Laboratory findings and doses of therapy

Blood glucose levels after six-hour fasting rose above 60 mg/dl with hydrocortisone (20 mg/m2/day) at five and a half months of age, one month before start of growth hormone treatment (see below). Serum cortisol levels (2 h after taking hydrocortisone orally, when the levels are supposed to be in the highest range) were not extremely high (around 8 μg/dl) and obesity was not noted at five and a half months of age. Similarly, a euthyroid state was eventually attained with L-thyroxine (14 μg/kg/day) at seven months of age. Height had been –2 SD since one month of age. At six and a half months of age growth hormone treatment (0.17 mg/kg/week) was started.

Serum cortisol level (2 h after taking hydrocortisone orally) increased up to 15 μg/dl without change of dose (20 mg/m2/day) at seven months of age, when cholestasis had improved: direct bilirubin level, 0.9 mg/dl; bile acid level, 85 μmol/l. The dose of hydrocortisone could be reduced to 10 mg/m2/day at seven months of age. Hypoglycemia was not noted even after decreasing the dose. The dose of L-thyroxine could be decreased similarly at seven months of age (Table 2). The dose of L-thyroxine was 3.5 μg/kg/day at nine months of age when cholestasis was completely resolved.

Discussion

Fat-soluble hormones such as hydrocortisone and L-thyroxine were monitored during cholestasis in a patient with congenital hypopituitarism. The dose of these hormones had to be changed according to the condition of cholestasis.

Congenital hypopituitarism is known to be associated with cholestasis in the early infancy. At least thirty-two cases of congenital hypopituitarism with cholestasis have been reported (2,3,4,5,6,7,8,9,10,11,12,13,14,15).
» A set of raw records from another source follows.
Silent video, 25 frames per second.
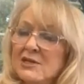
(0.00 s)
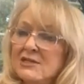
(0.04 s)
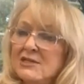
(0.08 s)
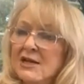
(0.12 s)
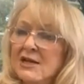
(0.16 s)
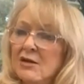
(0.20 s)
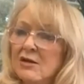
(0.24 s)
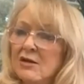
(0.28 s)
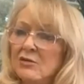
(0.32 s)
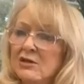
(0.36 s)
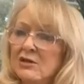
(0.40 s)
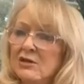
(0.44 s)

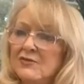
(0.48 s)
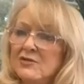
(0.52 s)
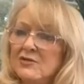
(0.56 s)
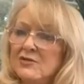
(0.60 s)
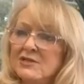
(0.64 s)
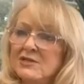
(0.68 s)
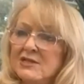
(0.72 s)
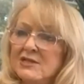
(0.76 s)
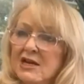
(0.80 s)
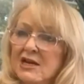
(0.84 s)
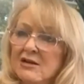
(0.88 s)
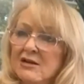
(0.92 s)
not only for
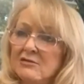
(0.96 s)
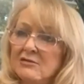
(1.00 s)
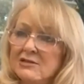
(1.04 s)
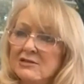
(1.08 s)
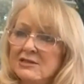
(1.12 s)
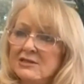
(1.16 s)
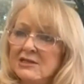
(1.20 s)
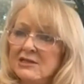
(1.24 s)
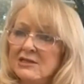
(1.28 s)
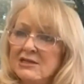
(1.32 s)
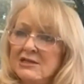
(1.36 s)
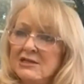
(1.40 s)

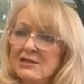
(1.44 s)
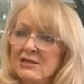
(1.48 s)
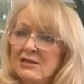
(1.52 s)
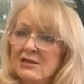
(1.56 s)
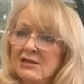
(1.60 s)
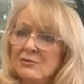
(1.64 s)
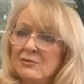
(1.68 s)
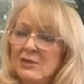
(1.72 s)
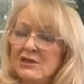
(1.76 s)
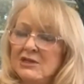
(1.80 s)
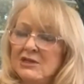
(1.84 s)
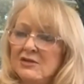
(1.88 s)
sales,
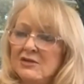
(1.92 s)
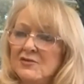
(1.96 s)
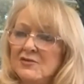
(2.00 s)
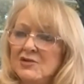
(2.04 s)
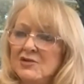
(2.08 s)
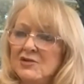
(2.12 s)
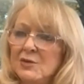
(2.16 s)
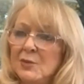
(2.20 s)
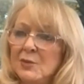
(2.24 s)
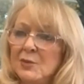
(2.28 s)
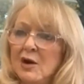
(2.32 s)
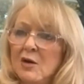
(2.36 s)
but
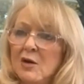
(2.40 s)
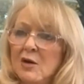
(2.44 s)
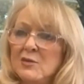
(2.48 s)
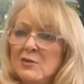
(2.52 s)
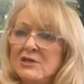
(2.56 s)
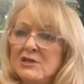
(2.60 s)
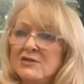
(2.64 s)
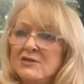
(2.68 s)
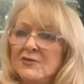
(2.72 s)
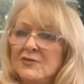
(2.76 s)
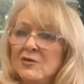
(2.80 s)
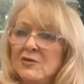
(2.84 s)
different
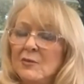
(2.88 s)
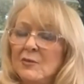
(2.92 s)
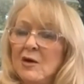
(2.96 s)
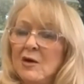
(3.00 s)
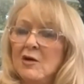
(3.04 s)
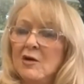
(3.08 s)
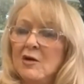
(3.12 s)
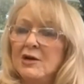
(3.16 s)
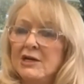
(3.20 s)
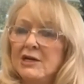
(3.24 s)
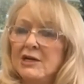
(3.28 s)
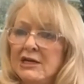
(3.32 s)
departments for
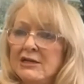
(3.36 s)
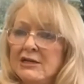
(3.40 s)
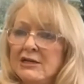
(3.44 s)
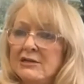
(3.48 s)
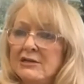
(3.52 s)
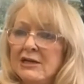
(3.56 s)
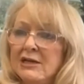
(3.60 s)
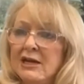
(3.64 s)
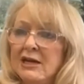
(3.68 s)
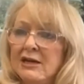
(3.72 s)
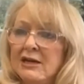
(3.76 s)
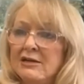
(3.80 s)

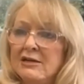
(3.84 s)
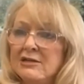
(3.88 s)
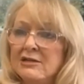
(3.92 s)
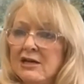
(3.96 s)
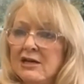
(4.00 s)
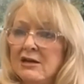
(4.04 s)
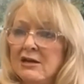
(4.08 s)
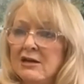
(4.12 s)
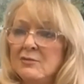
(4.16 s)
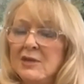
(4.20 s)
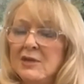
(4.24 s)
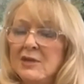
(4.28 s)
marketing and
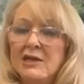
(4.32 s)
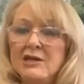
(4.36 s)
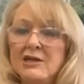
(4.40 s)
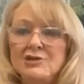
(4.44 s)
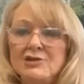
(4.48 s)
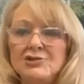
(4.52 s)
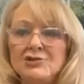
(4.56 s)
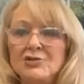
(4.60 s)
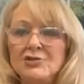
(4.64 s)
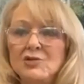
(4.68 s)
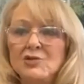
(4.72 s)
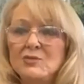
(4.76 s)
making
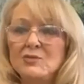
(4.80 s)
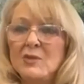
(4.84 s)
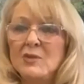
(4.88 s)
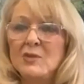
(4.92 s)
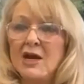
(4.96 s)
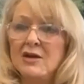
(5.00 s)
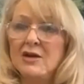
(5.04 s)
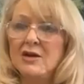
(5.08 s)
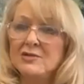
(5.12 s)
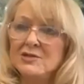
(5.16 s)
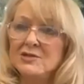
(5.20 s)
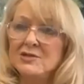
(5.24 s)
sure those
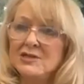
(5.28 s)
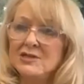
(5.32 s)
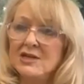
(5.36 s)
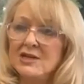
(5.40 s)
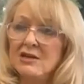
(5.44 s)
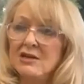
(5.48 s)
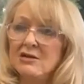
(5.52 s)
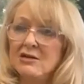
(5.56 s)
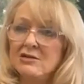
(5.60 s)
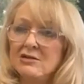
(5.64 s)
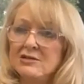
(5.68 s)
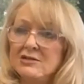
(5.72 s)
buyers and
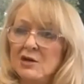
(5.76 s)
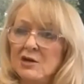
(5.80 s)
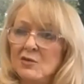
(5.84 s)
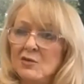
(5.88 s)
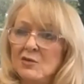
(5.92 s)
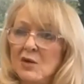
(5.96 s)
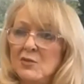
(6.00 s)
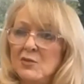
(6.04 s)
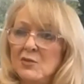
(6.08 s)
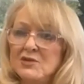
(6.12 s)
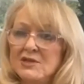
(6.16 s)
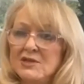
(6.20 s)
sellers are
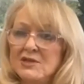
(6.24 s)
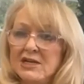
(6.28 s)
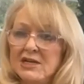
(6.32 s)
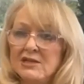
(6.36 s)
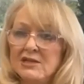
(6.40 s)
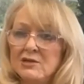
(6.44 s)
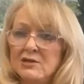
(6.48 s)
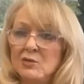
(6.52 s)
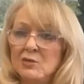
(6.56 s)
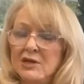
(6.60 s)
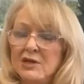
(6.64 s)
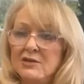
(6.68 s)

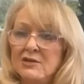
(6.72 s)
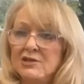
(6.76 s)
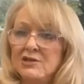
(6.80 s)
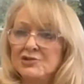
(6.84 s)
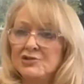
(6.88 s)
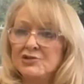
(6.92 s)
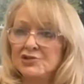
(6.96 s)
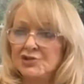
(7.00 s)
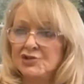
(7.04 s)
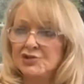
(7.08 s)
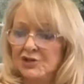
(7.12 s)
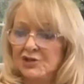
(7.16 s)
represented the way they
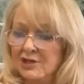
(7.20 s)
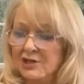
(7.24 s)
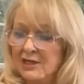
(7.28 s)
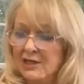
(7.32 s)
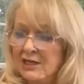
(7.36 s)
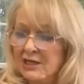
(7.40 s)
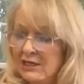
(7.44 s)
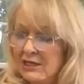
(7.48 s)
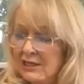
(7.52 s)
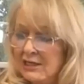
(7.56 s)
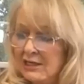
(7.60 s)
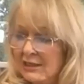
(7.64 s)
should.
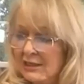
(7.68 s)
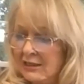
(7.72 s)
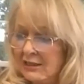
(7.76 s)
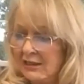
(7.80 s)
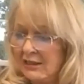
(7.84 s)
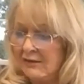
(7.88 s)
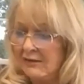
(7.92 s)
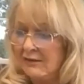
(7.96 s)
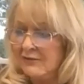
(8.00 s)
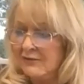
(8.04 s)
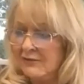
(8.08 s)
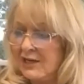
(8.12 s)

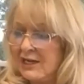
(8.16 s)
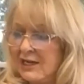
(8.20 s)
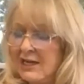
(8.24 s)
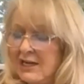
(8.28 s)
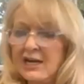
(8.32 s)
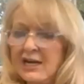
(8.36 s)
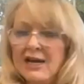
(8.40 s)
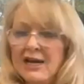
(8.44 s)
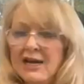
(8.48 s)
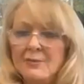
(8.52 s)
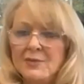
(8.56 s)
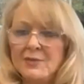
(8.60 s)
And Vicki
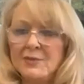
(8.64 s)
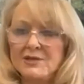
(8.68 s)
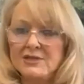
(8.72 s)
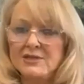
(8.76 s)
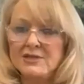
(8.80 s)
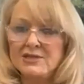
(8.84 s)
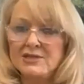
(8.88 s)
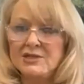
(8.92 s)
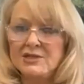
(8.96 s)
happens to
The doses of replacement therapy were mentioned in 11 cases (3, 5, 7, 8, 10, 11). Relatively high doses of L-thyroxine (8 to 10 μg/kg/day) were needed until six months of age in five cases. In these cases the doses of hydrocortisone tended to be high (10 to 20 mg/m2/day). The dose adjustment after resolving cholestasis has not been reported for any patients.

One of the reasons why hydrocortisone and L-thyroxine should be increased in cholestasis is because supplements of fat-soluble vitamins are needed. Insufficiency of bile acids secretion in the intestine causes difficulty for the absorption of fat-soluble substances. Serum bile acid levels, an established marker for cholestasis (16), were roughly correlated with the dose of hydrocortisone and L-thyroxine in our case.

In conclusion, the dose of hydrocortisone and L-thyroxine should be increased during cholestasis in patients with hypopituitarism.